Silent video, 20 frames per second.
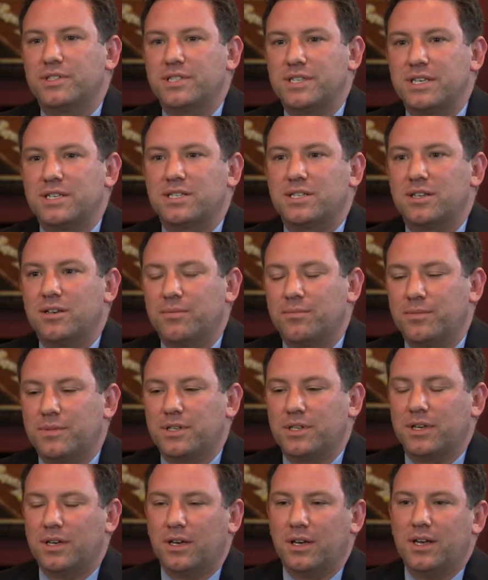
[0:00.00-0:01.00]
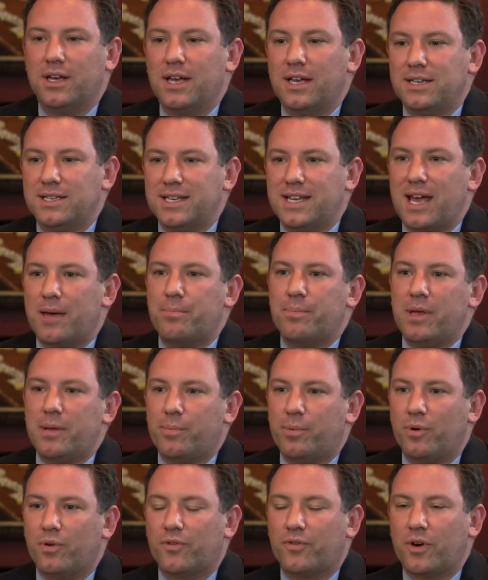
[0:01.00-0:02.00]
system to get
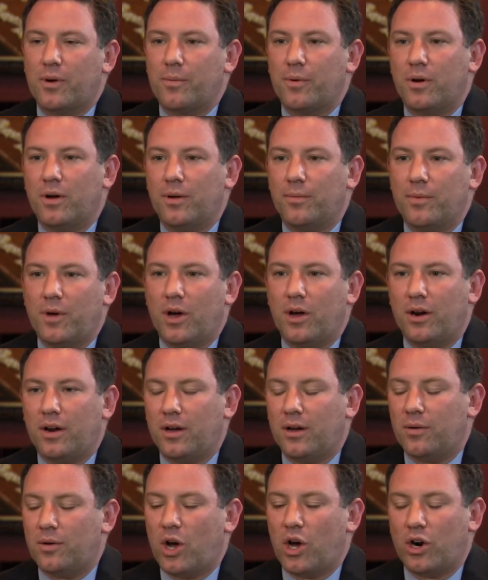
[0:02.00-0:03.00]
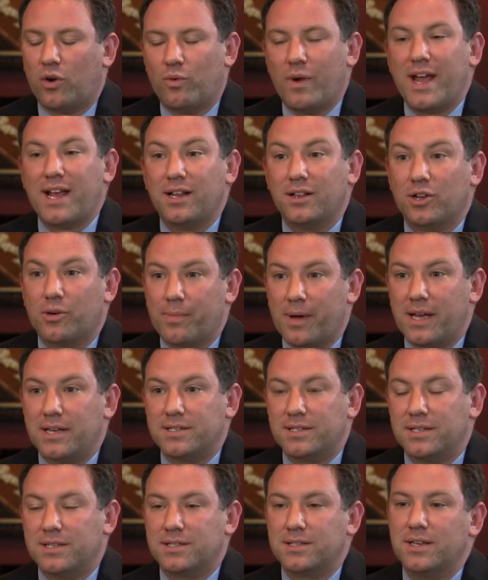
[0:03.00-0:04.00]
people from on a regular
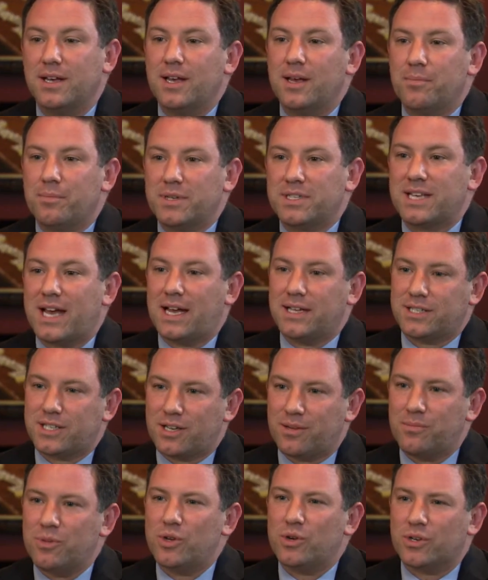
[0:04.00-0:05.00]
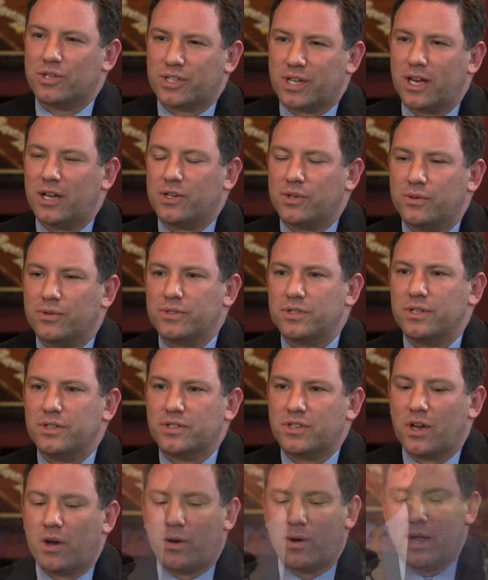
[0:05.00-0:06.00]
basis besides commuter schedules. And
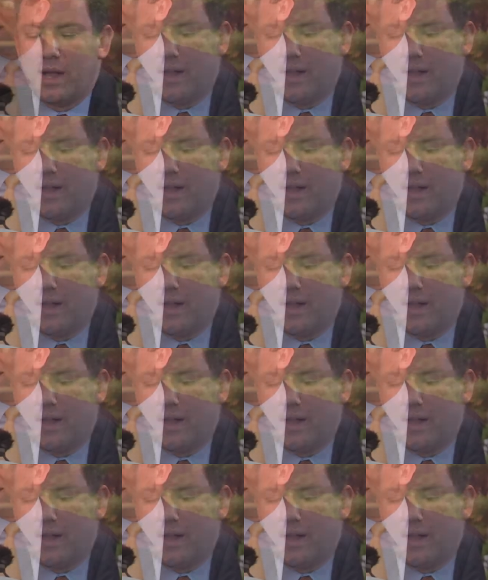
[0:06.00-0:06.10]
so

- **Task statement**: Omit pictures; set down the rest of the material word for word.

- **Answer section**:
Silent video, 20 frames per second.
[0:00.00-0:01.00]
[0:01.00-0:02.00]
system to get
[0:02.00-0:03.00]
[0:03.00-0:04.00]
people from on a regular
[0:04.00-0:05.00]
[0:05.00-0:06.00]
basis besides commuter schedules. And
[0:06.00-0:06.10]
so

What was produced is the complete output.